§ Task directions
Your answer should be an exact copy of the listing.

==============================

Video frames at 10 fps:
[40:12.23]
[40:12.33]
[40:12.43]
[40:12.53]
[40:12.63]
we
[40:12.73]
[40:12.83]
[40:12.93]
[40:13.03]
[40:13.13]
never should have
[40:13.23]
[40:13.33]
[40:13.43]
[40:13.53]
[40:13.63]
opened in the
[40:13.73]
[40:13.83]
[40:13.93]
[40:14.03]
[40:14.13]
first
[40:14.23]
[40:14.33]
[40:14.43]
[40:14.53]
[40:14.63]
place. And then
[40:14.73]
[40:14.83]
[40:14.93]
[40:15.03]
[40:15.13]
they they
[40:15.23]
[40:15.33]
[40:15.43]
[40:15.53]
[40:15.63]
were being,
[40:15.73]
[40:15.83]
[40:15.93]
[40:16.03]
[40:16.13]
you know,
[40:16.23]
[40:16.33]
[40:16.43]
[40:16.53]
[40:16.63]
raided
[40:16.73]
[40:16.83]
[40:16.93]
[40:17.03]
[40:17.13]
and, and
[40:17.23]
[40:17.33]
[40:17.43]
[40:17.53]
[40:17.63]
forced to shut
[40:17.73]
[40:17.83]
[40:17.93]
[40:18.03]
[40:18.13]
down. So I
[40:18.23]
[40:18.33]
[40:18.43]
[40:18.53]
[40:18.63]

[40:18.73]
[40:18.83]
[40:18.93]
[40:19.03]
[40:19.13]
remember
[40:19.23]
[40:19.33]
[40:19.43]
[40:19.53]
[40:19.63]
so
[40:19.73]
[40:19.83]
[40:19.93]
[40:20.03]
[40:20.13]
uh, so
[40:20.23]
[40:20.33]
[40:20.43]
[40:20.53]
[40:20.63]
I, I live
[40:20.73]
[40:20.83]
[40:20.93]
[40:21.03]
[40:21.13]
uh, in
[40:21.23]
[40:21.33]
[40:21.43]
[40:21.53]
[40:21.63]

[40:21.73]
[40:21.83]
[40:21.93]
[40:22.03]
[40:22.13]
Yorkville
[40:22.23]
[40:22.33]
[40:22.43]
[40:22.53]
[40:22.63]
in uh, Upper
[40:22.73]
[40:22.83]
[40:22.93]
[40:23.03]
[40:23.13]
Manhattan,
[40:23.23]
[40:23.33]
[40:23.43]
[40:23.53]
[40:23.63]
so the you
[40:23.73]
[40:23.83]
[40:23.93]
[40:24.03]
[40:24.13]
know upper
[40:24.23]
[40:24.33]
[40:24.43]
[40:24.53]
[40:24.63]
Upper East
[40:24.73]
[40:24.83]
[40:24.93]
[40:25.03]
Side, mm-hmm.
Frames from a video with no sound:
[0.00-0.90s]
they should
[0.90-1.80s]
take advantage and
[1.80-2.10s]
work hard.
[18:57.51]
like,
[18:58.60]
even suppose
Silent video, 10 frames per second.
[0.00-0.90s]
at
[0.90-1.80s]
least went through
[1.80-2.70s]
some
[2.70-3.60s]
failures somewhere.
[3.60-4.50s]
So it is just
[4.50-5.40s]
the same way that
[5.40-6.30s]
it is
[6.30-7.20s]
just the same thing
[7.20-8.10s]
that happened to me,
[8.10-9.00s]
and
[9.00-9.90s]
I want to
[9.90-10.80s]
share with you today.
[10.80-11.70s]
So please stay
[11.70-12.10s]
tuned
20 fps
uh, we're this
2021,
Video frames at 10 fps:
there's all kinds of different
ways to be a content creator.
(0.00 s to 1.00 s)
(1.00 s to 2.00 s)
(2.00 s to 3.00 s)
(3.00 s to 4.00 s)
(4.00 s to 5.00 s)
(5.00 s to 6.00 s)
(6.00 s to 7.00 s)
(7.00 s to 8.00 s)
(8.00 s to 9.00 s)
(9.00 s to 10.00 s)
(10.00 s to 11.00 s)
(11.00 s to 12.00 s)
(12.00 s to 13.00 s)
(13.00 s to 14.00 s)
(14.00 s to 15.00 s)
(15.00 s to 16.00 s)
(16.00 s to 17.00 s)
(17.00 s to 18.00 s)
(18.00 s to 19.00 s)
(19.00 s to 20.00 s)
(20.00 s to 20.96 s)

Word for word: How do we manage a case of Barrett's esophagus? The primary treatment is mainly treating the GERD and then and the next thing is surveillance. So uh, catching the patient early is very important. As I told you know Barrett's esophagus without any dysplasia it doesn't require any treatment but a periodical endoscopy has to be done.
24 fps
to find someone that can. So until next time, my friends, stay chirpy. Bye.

==============================

§ Result below
Video frames at 10 fps:
[40:12.23]
[40:12.33]
[40:12.43]
[40:12.53]
[40:12.63]
we
[40:12.73]
[40:12.83]
[40:12.93]
[40:13.03]
[40:13.13]
never should have
[40:13.23]
[40:13.33]
[40:13.43]
[40:13.53]
[40:13.63]
opened in the
[40:13.73]
[40:13.83]
[40:13.93]
[40:14.03]
[40:14.13]
first
[40:14.23]
[40:14.33]
[40:14.43]
[40:14.53]
[40:14.63]
place. And then
[40:14.73]
[40:14.83]
[40:14.93]
[40:15.03]
[40:15.13]
they they
[40:15.23]
[40:15.33]
[40:15.43]
[40:15.53]
[40:15.63]
were being,
[40:15.73]
[40:15.83]
[40:15.93]
[40:16.03]
[40:16.13]
you know,
[40:16.23]
[40:16.33]
[40:16.43]
[40:16.53]
[40:16.63]
raided
[40:16.73]
[40:16.83]
[40:16.93]
[40:17.03]
[40:17.13]
and, and
[40:17.23]
[40:17.33]
[40:17.43]
[40:17.53]
[40:17.63]
forced to shut
[40:17.73]
[40:17.83]
[40:17.93]
[40:18.03]
[40:18.13]
down. So I
[40:18.23]
[40:18.33]
[40:18.43]
[40:18.53]
[40:18.63]

[40:18.73]
[40:18.83]
[40:18.93]
[40:19.03]
[40:19.13]
remember
[40:19.23]
[40:19.33]
[40:19.43]
[40:19.53]
[40:19.63]
so
[40:19.73]
[40:19.83]
[40:19.93]
[40:20.03]
[40:20.13]
uh, so
[40:20.23]
[40:20.33]
[40:20.43]
[40:20.53]
[40:20.63]
I, I live
[40:20.73]
[40:20.83]
[40:20.93]
[40:21.03]
[40:21.13]
uh, in
[40:21.23]
[40:21.33]
[40:21.43]
[40:21.53]
[40:21.63]

[40:21.73]
[40:21.83]
[40:21.93]
[40:22.03]
[40:22.13]
Yorkville
[40:22.23]
[40:22.33]
[40:22.43]
[40:22.53]
[40:22.63]
in uh, Upper
[40:22.73]
[40:22.83]
[40:22.93]
[40:23.03]
[40:23.13]
Manhattan,
[40:23.23]
[40:23.33]
[40:23.43]
[40:23.53]
[40:23.63]
so the you
[40:23.73]
[40:23.83]
[40:23.93]
[40:24.03]
[40:24.13]
know upper
[40:24.23]
[40:24.33]
[40:24.43]
[40:24.53]
[40:24.63]
Upper East
[40:24.73]
[40:24.83]
[40:24.93]
[40:25.03]
Side, mm-hmm.
Frames from a video with no sound:
[0.00-0.90s]
they should
[0.90-1.80s]
take advantage and
[1.80-2.10s]
work hard.
[18:57.51]
like,
[18:58.60]
even suppose
Silent video, 10 frames per second.
[0.00-0.90s]
at
[0.90-1.80s]
least went through
[1.80-2.70s]
some
[2.70-3.60s]
failures somewhere.
[3.60-4.50s]
So it is just
[4.50-5.40s]
the same way that
[5.40-6.30s]
it is
[6.30-7.20s]
just the same thing
[7.20-8.10s]
that happened to me,
[8.10-9.00s]
and
[9.00-9.90s]
I want to
[9.90-10.80s]
share with you today.
[10.80-11.70s]
So please stay
[11.70-12.10s]
tuned
20 fps
uh, we're this
2021,
Video frames at 10 fps:
there's all kinds of different
ways to be a content creator.
(0.00 s to 1.00 s)
(1.00 s to 2.00 s)
(2.00 s to 3.00 s)
(3.00 s to 4.00 s)
(4.00 s to 5.00 s)
(5.00 s to 6.00 s)
(6.00 s to 7.00 s)
(7.00 s to 8.00 s)
(8.00 s to 9.00 s)
(9.00 s to 10.00 s)
(10.00 s to 11.00 s)
(11.00 s to 12.00 s)
(12.00 s to 13.00 s)
(13.00 s to 14.00 s)
(14.00 s to 15.00 s)
(15.00 s to 16.00 s)
(16.00 s to 17.00 s)
(17.00 s to 18.00 s)
(18.00 s to 19.00 s)
(19.00 s to 20.00 s)
(20.00 s to 20.96 s)

Word for word: How do we manage a case of Barrett's esophagus? The primary treatment is mainly treating the GERD and then and the next thing is surveillance. So uh, catching the patient early is very important. As I told you know Barrett's esophagus without any dysplasia it doesn't require any treatment but a periodical endoscopy has to be done.
24 fps
to find someone that can. So until next time, my friends, stay chirpy. Bye.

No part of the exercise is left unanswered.